Trumpeter 1/350 USS Lassen DDG 82 Kit First Look
By Michael Benolkin
|Date of Review||December 2008||Manufacturer||Trumpeter|
|Subject||USS Lassen DDG 82||Scale||1/350|
|Kit Number||4526||Primary Media||Styrene, Photo-Etch|
|Pros||Very nicely detailed Burke-class destroyer kit||Cons|
|Skill Level||Intermediate||MSRP (USD)||$89.95|
The USS Lassen is an Flight IIA Arleigh Burke-class guided missile destroyer that is homeported in Yokosuka Naval Base in Japan. This ship is named for Medal of Honor winner Clyde Everett Lassen who rescued two downed aviators in Vietnam under heavy fire in his UH-2 Seasprite helicopter.
The USS Lassen was commissioned in 2001, powered by four gas turbine engines that can propel the ship above 30 knots. At first glance, it only appears to be armed with a single 5 inch main gun, but the Lassen, like the other members of the Burke-class, are armed with a number of vertical launch cells below deck that can fire the Standard Missile SM-2, Tomahawk cruise missile, and ASROC missiles. The ship is also armed with torpedo tubes and two Phalanx CIWS gun systems.
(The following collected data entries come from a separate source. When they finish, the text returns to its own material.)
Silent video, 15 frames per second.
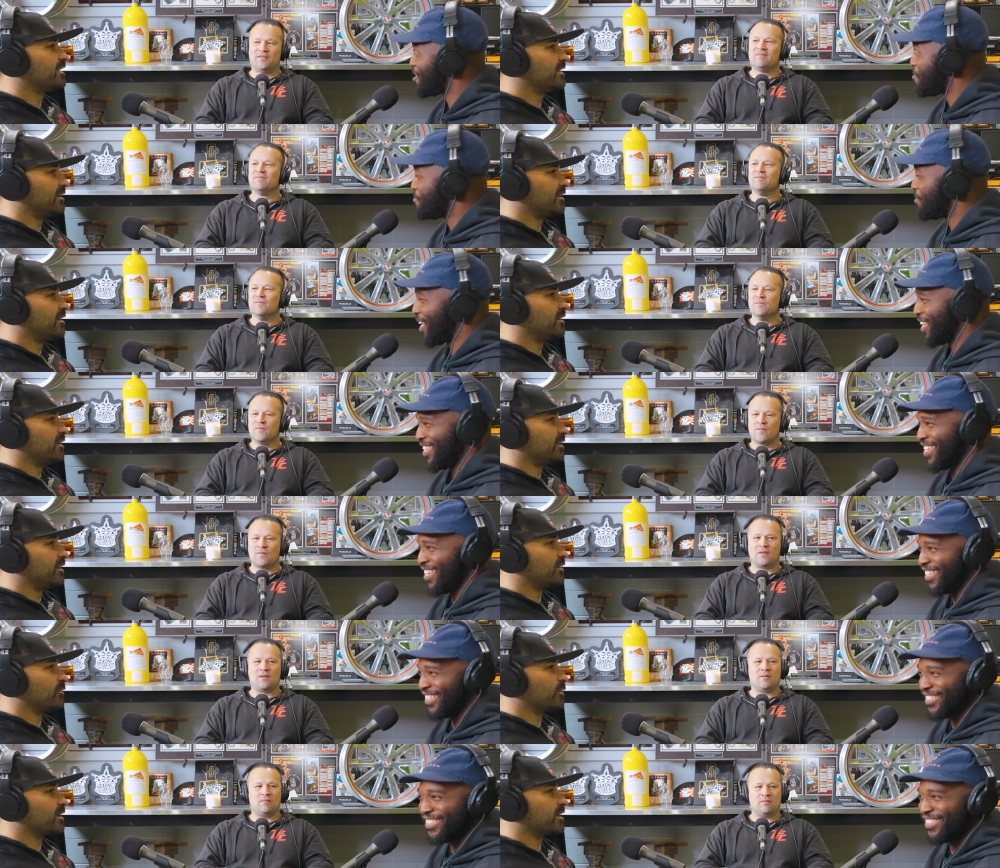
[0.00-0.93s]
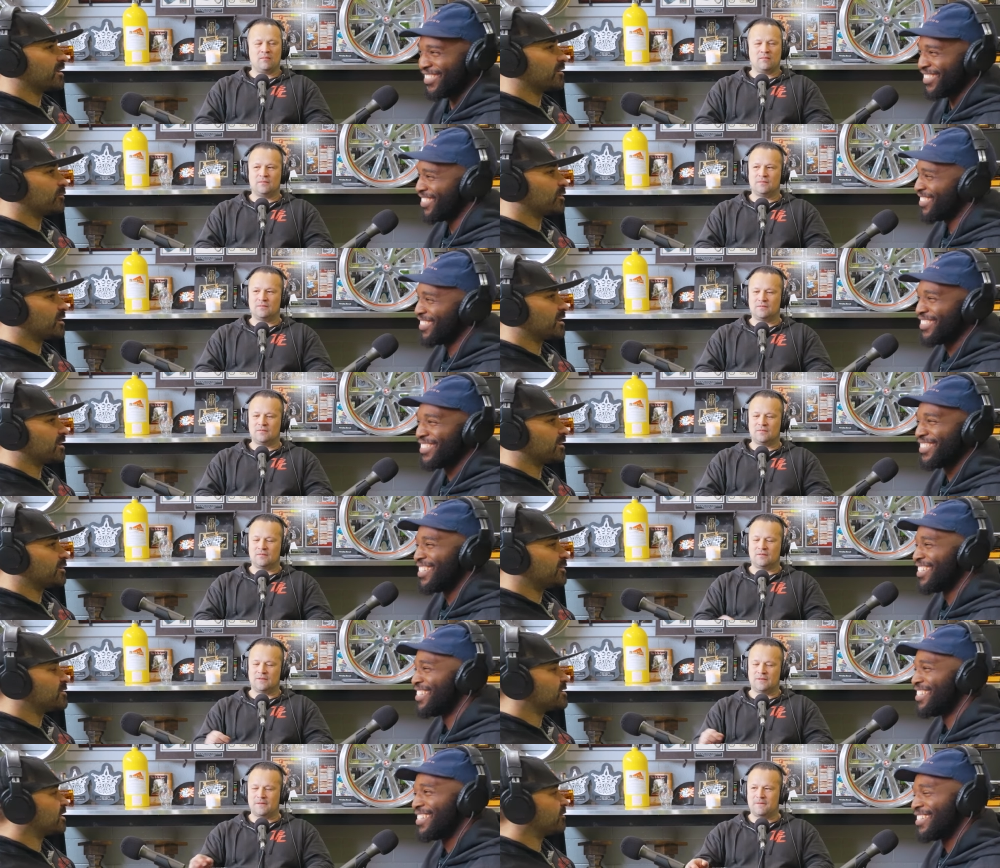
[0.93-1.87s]
Speaker 1: oh my god, we're gonna we're gonna
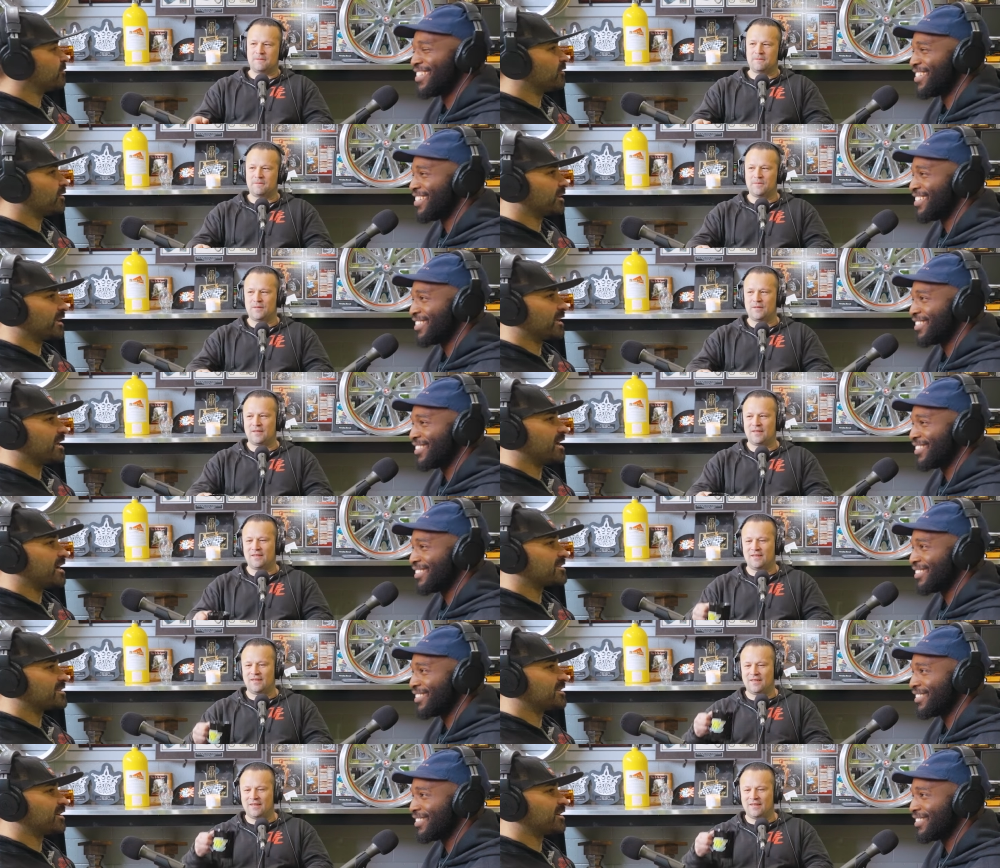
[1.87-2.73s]
lose our fucking nuts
Fight IIA Burke-class destroyers are distinguishable by their twin hangars to accommodate two SH-60 Seahawk helicopters, improved 5 inch gun, deletion of the towed sonar array, deletion of the Harpoon missile launchers, among other features.
It is always interesting to see the gun battle between DML and Trumpeter as far as kit subjects go. DML released the DDG 92 USS Momsen (Flight IIA) while Trumpeter released this DDG 82 USS Lassen. You might think that these should be identical kits, but there are some distinctive differences between those two ships. More on this later.
Trumpeter molded this kit in their usual light gray styrene and presented it on eleven parts trees, plus separately provide upper hull and main deck. The kit also includes two parts in red for the full lower hull or waterline hull options, two parts trees in clear styrene, and one fret of photo-etched details.
When you look over the instructions, you'll see just how much detail is provided in this box. Trumpeter has taken great steps to capture as individually molded parts many details that other companies might simply mold as lumps on the deck. You can see the longer-barrel gun on the 5 inch mount that is fitted to this ship, the close-in gun mounts for proximity defense/security, and much more.
The hangar doors can be posed open or closed, so you can show one in the stall and one on the pad. The RAST tracks are clear and run into the hangars. The stowable flight deck extension plates are rendered in photo-etch and can be posed out for flight ops or up for safety railings.
You can see from the modular parts that make up the superstructure that Trumpeter is planning to accurately render other members of the Burke class with the right details.
I really like the details on the yardarms where Trumpeter has captured the various antennas that are fitted to these combatants. Even the ESM and Link 16 antennas are present.
As usual in Trumpeter's ship kits, you have your choice of a full-hull model on a provided stand, or a waterline presentation. Either way, you'll have some nice details to show off.
A nice touch in this kit is the set of photo-etched railings that capture one of the essential details of a ship model and are near impossible to do right in styrene. Normally the railings are left to the aftermarket companies to fulfill. You won't need any aftermarket details with this kit.
The SH-60 Seahawks are molded in clear styrene. If these are carefully masked and painted, the effect should be outstanding with the ability to see light through those windows. Nice touch!
The kit provides a very nice set of decals for the various identification and safety markings, as well as a number of spare drop-shadow hull numbers to render other ship numbers should you opt to do one of the Lassen's sisters.
In a new development, Trumpeter provides a nice full-color paint guide that is easy to read and provides paint colors using Vallejo, Model Master, Tamiya, and Humbrol paints. Keep that up Trumpeter!
I was pleasantly surprised to see this kit arrive for review as I had previously squirreled away the DML DDG 92 so that I could have a Burke-class destroyer on my desk. How do the two kits compare? Well, I'll be doing a comparison article soon, but the short story is that they are both nice kits, both have photo-etch, the DML kit has the new shields for the gas turbine exhaust ducts added to those later Burkes, and the DML kit is about half the price of the Trumpeter kit. Now that I've seen both, which one would I buy? The Trumpeter model. The kit is twice the price, but it has significantly more detail. I'd recommend the DML kit to less experienced modelers, but if you want an accurate Burke, you'll want the Trumpeter kit. More details to come in the comparative review.
My sincere thanks to Stevens International for this review sample!